Every entry in the data that follows should come back exactly, pictures aside.

ENTRIES SUPPLIED
^^^^^^^^^^^^^^^^

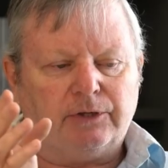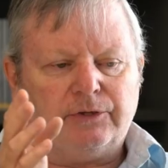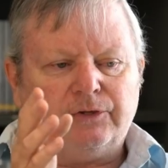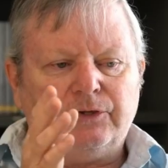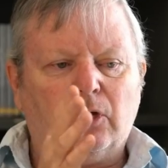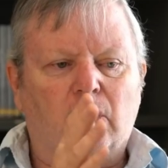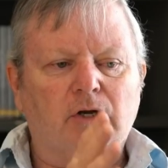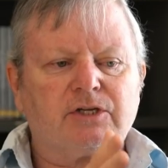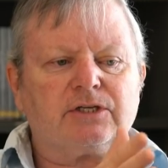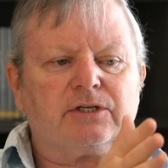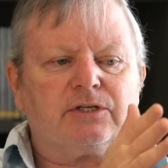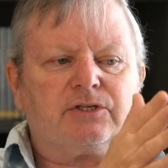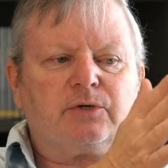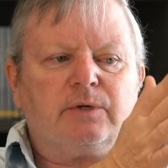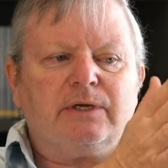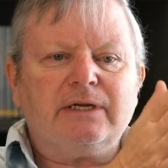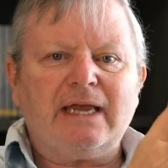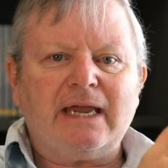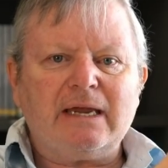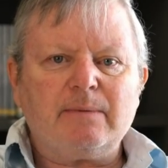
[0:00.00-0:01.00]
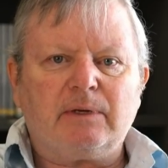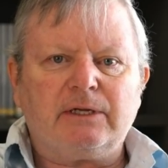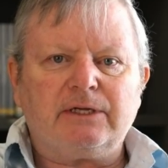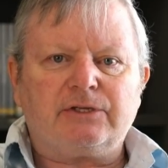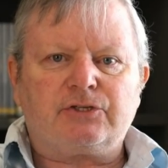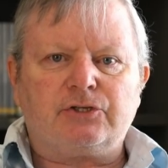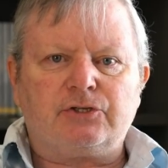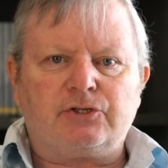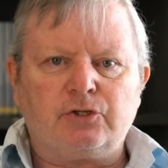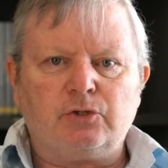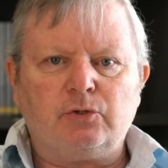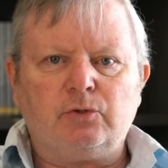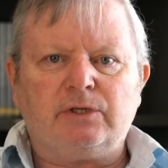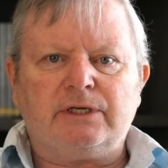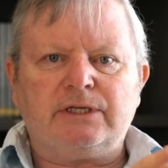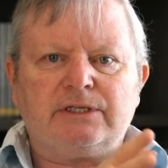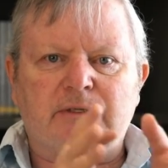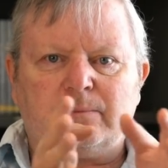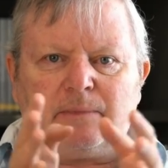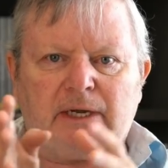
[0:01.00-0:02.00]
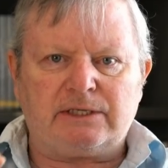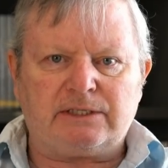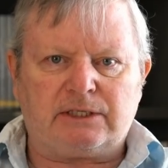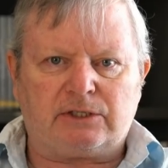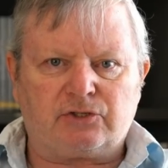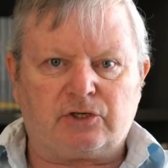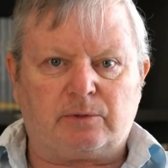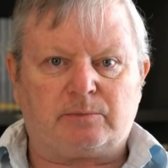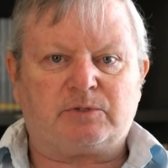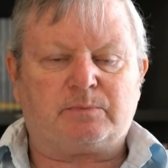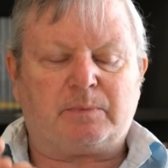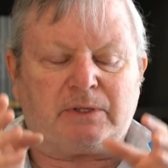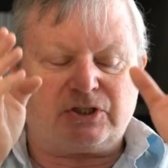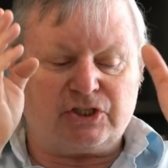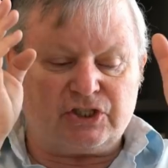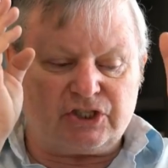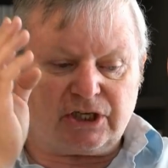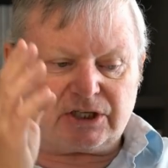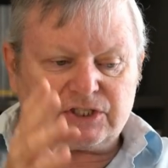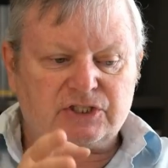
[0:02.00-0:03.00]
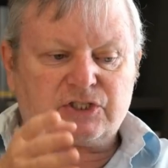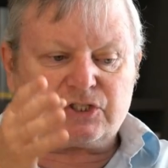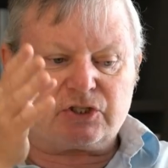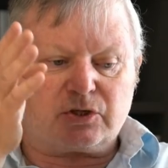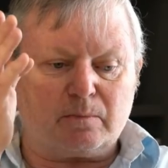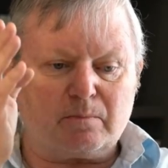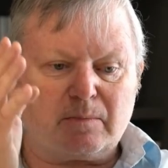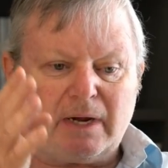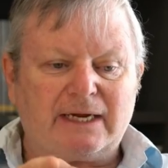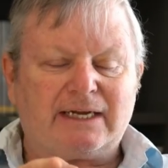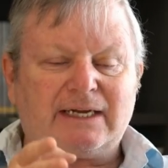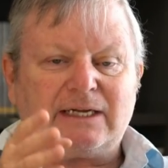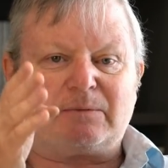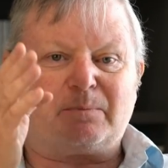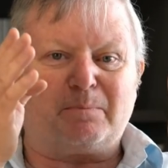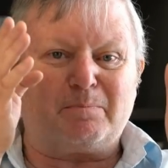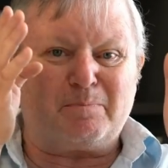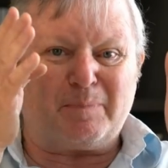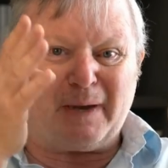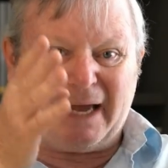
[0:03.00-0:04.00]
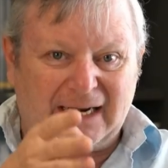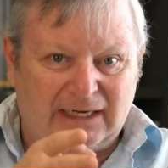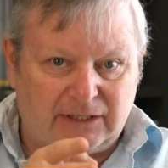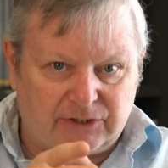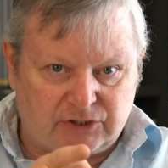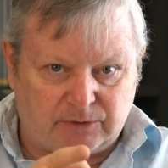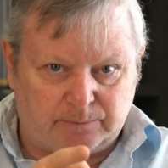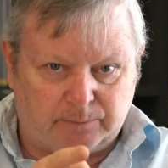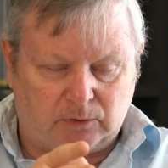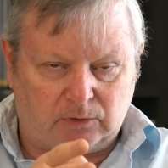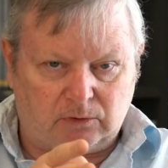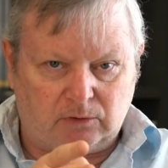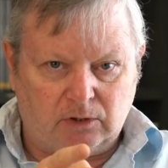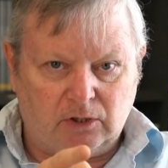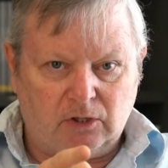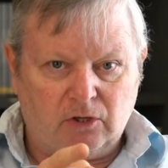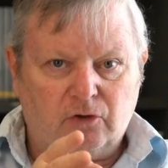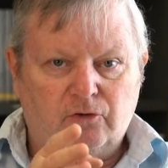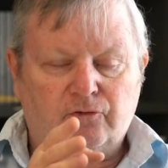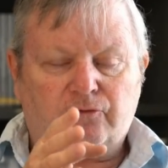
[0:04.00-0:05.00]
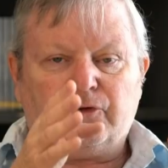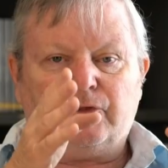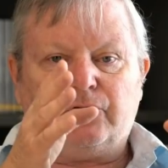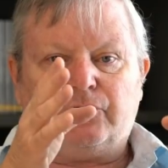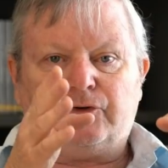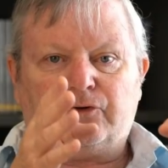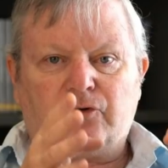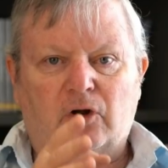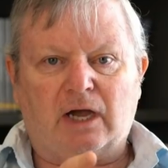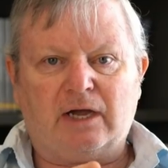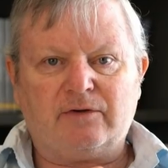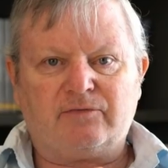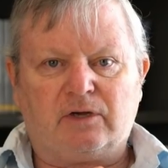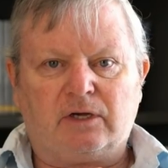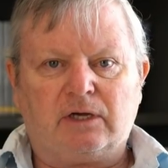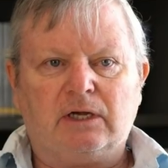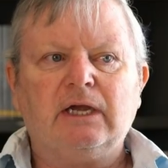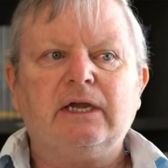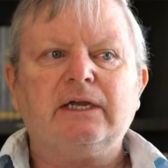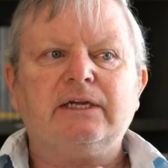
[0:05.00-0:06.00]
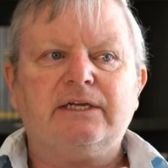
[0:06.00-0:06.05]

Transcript: not to enable it to do these amazing trips, but just to make it palatable for the driver,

^^^^^^^^^^^^^^^^

RESPONSE
[0:00.00-0:01.00]
[0:01.00-0:02.00]
[0:02.00-0:03.00]
[0:03.00-0:04.00]
[0:04.00-0:05.00]
[0:05.00-0:06.00]
[0:06.00-0:06.05]

Transcript: not to enable it to do these amazing trips, but just to make it palatable for the driver,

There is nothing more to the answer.